▶ [What is needed] Leaving out the pictures, copy each record below exactly.

----

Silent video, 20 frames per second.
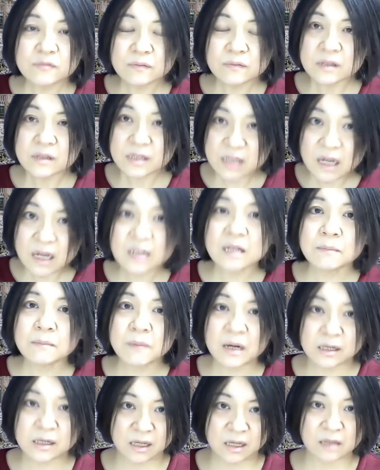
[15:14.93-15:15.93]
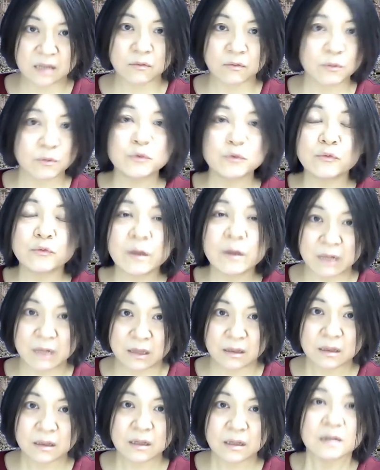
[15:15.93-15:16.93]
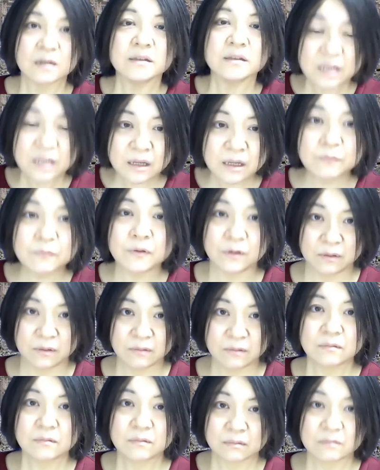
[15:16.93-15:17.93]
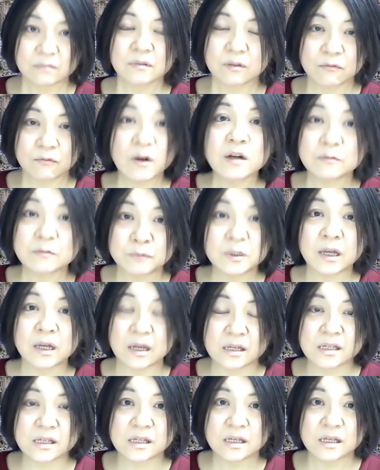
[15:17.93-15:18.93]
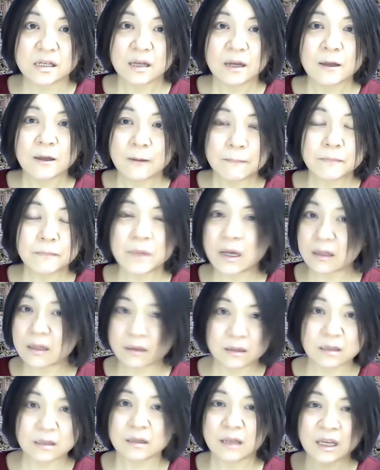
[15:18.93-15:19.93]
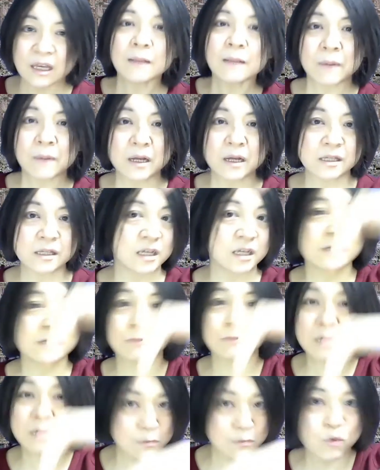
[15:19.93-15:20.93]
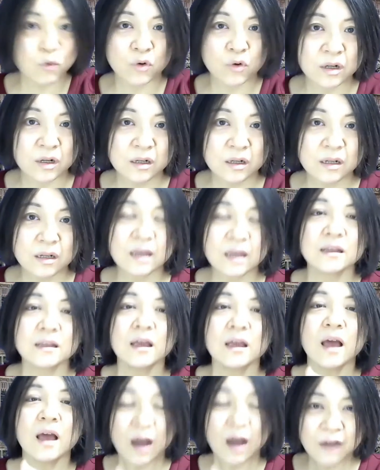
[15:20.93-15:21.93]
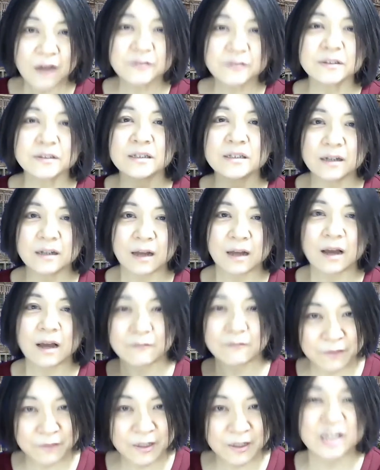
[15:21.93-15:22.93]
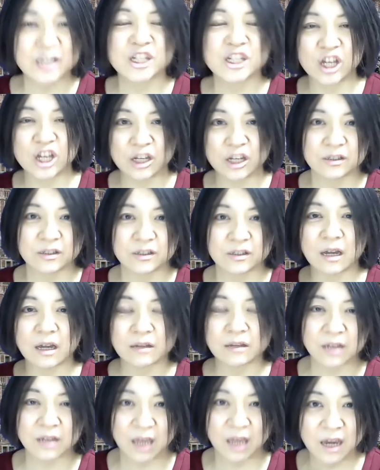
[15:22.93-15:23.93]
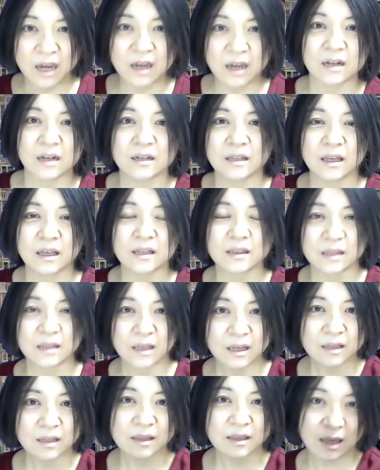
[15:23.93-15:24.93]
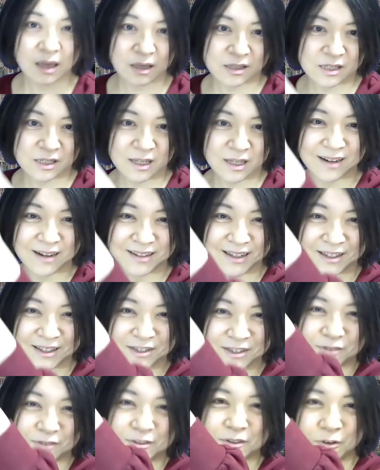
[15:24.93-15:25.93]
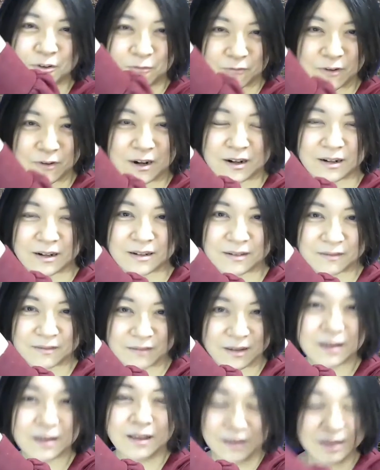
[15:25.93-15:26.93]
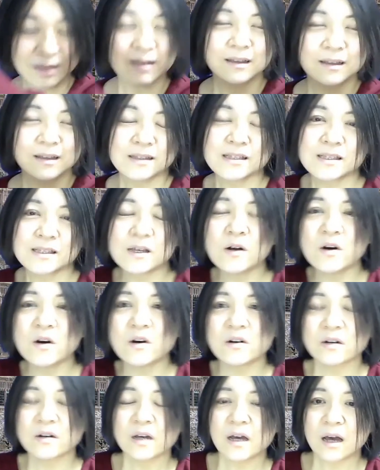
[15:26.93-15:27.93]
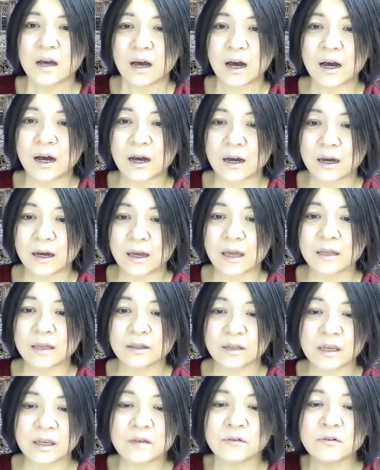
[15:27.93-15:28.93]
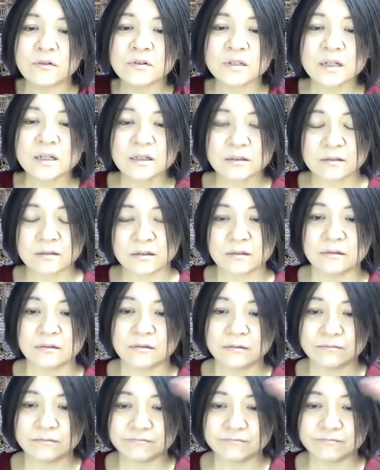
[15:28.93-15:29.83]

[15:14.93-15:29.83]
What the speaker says: 30% of women leave workplace. And in the past, it's much more. And after finishing child care, then they started to work. So, and in order to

----

▶ [Exercise result]
Silent video, 20 frames per second.
[15:14.93-15:15.93]
[15:15.93-15:16.93]
[15:16.93-15:17.93]
[15:17.93-15:18.93]
[15:18.93-15:19.93]
[15:19.93-15:20.93]
[15:20.93-15:21.93]
[15:21.93-15:22.93]
[15:22.93-15:23.93]
[15:23.93-15:24.93]
[15:24.93-15:25.93]
[15:25.93-15:26.93]
[15:26.93-15:27.93]
[15:27.93-15:28.93]
[15:28.93-15:29.83]

[15:14.93-15:29.83]
What the speaker says: 30% of women leave workplace. And in the past, it's much more. And after finishing child care, then they started to work. So, and in order to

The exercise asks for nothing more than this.